EXTRACTED ENTRIES:
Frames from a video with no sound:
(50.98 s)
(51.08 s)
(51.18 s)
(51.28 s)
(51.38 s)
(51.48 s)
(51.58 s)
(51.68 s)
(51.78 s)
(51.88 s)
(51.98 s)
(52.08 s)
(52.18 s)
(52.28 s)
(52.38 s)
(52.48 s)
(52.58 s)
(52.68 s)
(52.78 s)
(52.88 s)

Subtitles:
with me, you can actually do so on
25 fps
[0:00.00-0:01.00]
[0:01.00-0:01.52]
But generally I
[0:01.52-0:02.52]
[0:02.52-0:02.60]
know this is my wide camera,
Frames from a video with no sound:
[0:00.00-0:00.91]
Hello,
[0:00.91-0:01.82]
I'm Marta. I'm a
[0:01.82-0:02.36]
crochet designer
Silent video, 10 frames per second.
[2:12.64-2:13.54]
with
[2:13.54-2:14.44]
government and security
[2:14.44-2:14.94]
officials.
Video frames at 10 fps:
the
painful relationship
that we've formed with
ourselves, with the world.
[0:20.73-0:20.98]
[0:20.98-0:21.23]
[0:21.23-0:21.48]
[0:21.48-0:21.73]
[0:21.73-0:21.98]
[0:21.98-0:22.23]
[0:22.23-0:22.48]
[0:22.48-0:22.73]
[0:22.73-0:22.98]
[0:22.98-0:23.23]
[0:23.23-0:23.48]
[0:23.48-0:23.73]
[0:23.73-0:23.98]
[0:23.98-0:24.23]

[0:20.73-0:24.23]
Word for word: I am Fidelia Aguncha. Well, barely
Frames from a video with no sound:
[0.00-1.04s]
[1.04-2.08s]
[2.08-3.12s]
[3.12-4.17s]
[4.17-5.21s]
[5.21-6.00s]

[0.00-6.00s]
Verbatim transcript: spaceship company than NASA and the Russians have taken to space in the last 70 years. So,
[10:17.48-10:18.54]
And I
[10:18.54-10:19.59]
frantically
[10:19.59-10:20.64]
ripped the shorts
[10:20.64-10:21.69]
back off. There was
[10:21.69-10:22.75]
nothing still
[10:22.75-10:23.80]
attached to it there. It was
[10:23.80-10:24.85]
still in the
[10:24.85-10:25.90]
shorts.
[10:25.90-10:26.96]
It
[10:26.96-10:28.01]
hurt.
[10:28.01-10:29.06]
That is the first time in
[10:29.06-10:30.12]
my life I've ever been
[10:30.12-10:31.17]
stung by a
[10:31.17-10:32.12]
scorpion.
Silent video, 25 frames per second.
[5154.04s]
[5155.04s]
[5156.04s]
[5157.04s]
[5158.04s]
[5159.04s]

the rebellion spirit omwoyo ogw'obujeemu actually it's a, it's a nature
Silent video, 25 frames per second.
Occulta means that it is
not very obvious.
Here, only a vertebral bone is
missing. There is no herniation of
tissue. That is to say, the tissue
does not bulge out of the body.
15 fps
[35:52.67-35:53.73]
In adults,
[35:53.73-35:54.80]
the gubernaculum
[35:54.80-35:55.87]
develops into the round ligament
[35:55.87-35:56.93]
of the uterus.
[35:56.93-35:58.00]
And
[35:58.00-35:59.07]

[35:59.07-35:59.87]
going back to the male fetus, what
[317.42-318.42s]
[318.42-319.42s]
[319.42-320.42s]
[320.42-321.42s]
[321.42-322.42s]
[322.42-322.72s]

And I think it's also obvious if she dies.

WORK REQUIRED:
Every entry is to be printed exactly as given.

ANSWER TO THIS EXERCISE:
Frames from a video with no sound:
(50.98 s)
(51.08 s)
(51.18 s)
(51.28 s)
(51.38 s)
(51.48 s)
(51.58 s)
(51.68 s)
(51.78 s)
(51.88 s)
(51.98 s)
(52.08 s)
(52.18 s)
(52.28 s)
(52.38 s)
(52.48 s)
(52.58 s)
(52.68 s)
(52.78 s)
(52.88 s)

Subtitles:
with me, you can actually do so on
25 fps
[0:00.00-0:01.00]
[0:01.00-0:01.52]
But generally I
[0:01.52-0:02.52]
[0:02.52-0:02.60]
know this is my wide camera,
Frames from a video with no sound:
[0:00.00-0:00.91]
Hello,
[0:00.91-0:01.82]
I'm Marta. I'm a
[0:01.82-0:02.36]
crochet designer
Silent video, 10 frames per second.
[2:12.64-2:13.54]
with
[2:13.54-2:14.44]
government and security
[2:14.44-2:14.94]
officials.
Video frames at 10 fps:
the
painful relationship
that we've formed with
ourselves, with the world.
[0:20.73-0:20.98]
[0:20.98-0:21.23]
[0:21.23-0:21.48]
[0:21.48-0:21.73]
[0:21.73-0:21.98]
[0:21.98-0:22.23]
[0:22.23-0:22.48]
[0:22.48-0:22.73]
[0:22.73-0:22.98]
[0:22.98-0:23.23]
[0:23.23-0:23.48]
[0:23.48-0:23.73]
[0:23.73-0:23.98]
[0:23.98-0:24.23]

[0:20.73-0:24.23]
Word for word: I am Fidelia Aguncha. Well, barely
Frames from a video with no sound:
[0.00-1.04s]
[1.04-2.08s]
[2.08-3.12s]
[3.12-4.17s]
[4.17-5.21s]
[5.21-6.00s]

[0.00-6.00s]
Verbatim transcript: spaceship company than NASA and the Russians have taken to space in the last 70 years. So,
[10:17.48-10:18.54]
And I
[10:18.54-10:19.59]
frantically
[10:19.59-10:20.64]
ripped the shorts
[10:20.64-10:21.69]
back off. There was
[10:21.69-10:22.75]
nothing still
[10:22.75-10:23.80]
attached to it there. It was
[10:23.80-10:24.85]
still in the
[10:24.85-10:25.90]
shorts.
[10:25.90-10:26.96]
It
[10:26.96-10:28.01]
hurt.
[10:28.01-10:29.06]
That is the first time in
[10:29.06-10:30.12]
my life I've ever been
[10:30.12-10:31.17]
stung by a
[10:31.17-10:32.12]
scorpion.
Silent video, 25 frames per second.
[5154.04s]
[5155.04s]
[5156.04s]
[5157.04s]
[5158.04s]
[5159.04s]

the rebellion spirit omwoyo ogw'obujeemu actually it's a, it's a nature
Silent video, 25 frames per second.
Occulta means that it is
not very obvious.
Here, only a vertebral bone is
missing. There is no herniation of
tissue. That is to say, the tissue
does not bulge out of the body.
15 fps
[35:52.67-35:53.73]
In adults,
[35:53.73-35:54.80]
the gubernaculum
[35:54.80-35:55.87]
develops into the round ligament
[35:55.87-35:56.93]
of the uterus.
[35:56.93-35:58.00]
And
[35:58.00-35:59.07]

[35:59.07-35:59.87]
going back to the male fetus, what
[317.42-318.42s]
[318.42-319.42s]
[319.42-320.42s]
[320.42-321.42s]
[321.42-322.42s]
[322.42-322.72s]

And I think it's also obvious if she dies.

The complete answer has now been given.